Entries provided:
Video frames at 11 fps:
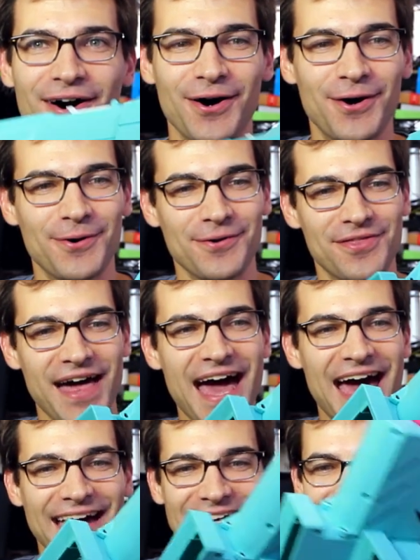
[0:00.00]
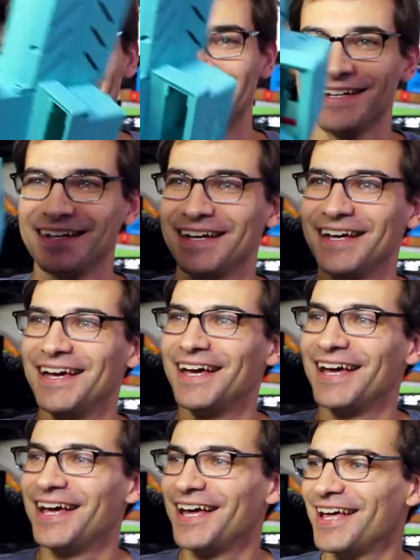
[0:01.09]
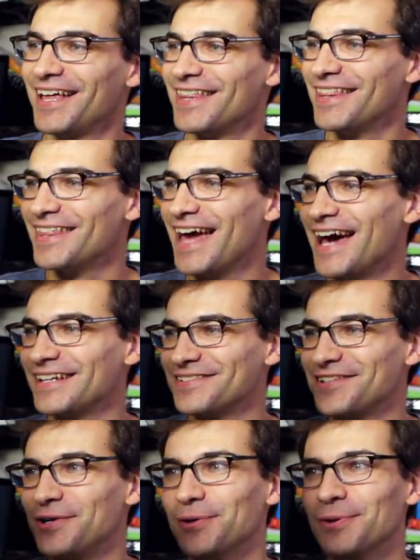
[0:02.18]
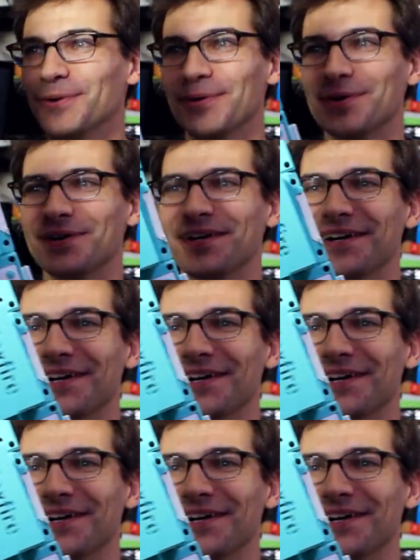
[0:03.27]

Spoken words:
Oh, that. That is cool.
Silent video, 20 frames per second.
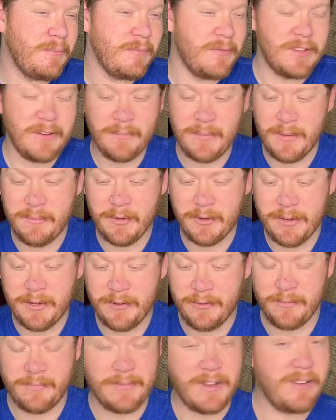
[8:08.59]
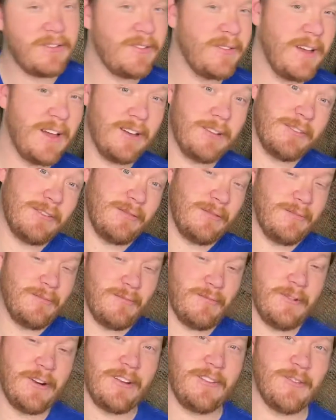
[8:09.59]
Some people do. I was
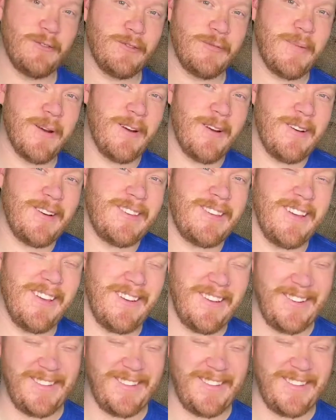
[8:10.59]
one of those persons.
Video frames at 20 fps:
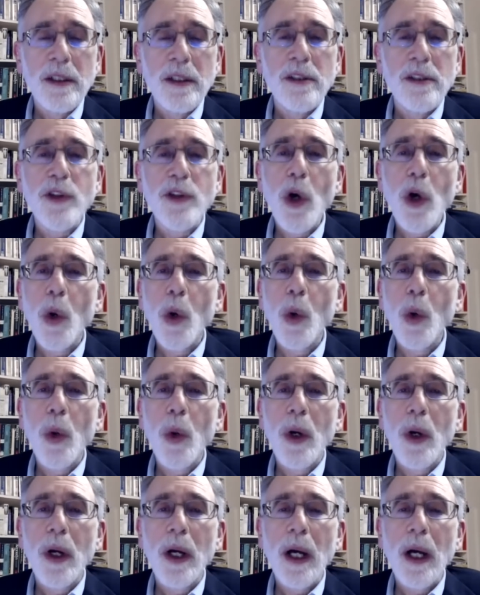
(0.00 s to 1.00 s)
So
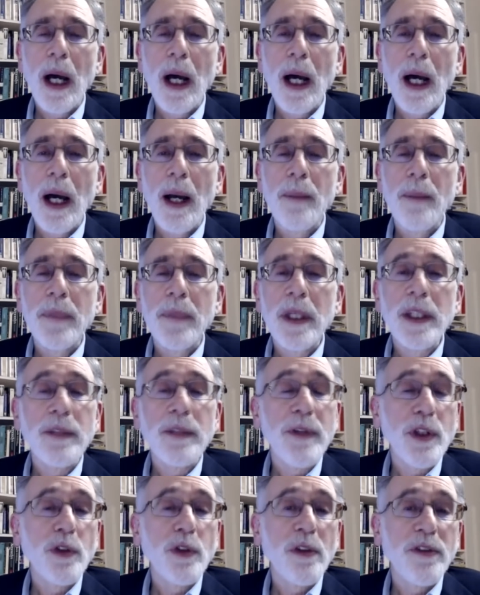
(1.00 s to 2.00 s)
uh,
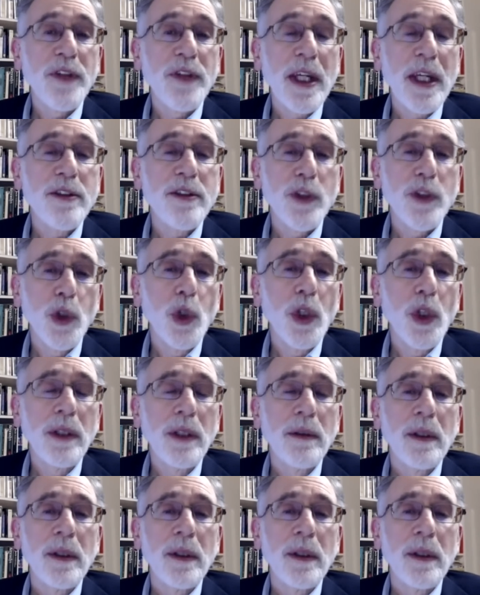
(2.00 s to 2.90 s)
individual states could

Action item:
For this exercise, retype exactly, and only, the lines from the line with "Video frames at 20" through the last line of the material above, both included. Pictures stay out.

Exercise response:
Video frames at 20 fps:
(0.00 s to 1.00 s)
So
(1.00 s to 2.00 s)
uh,
(2.00 s to 2.90 s)
individual states could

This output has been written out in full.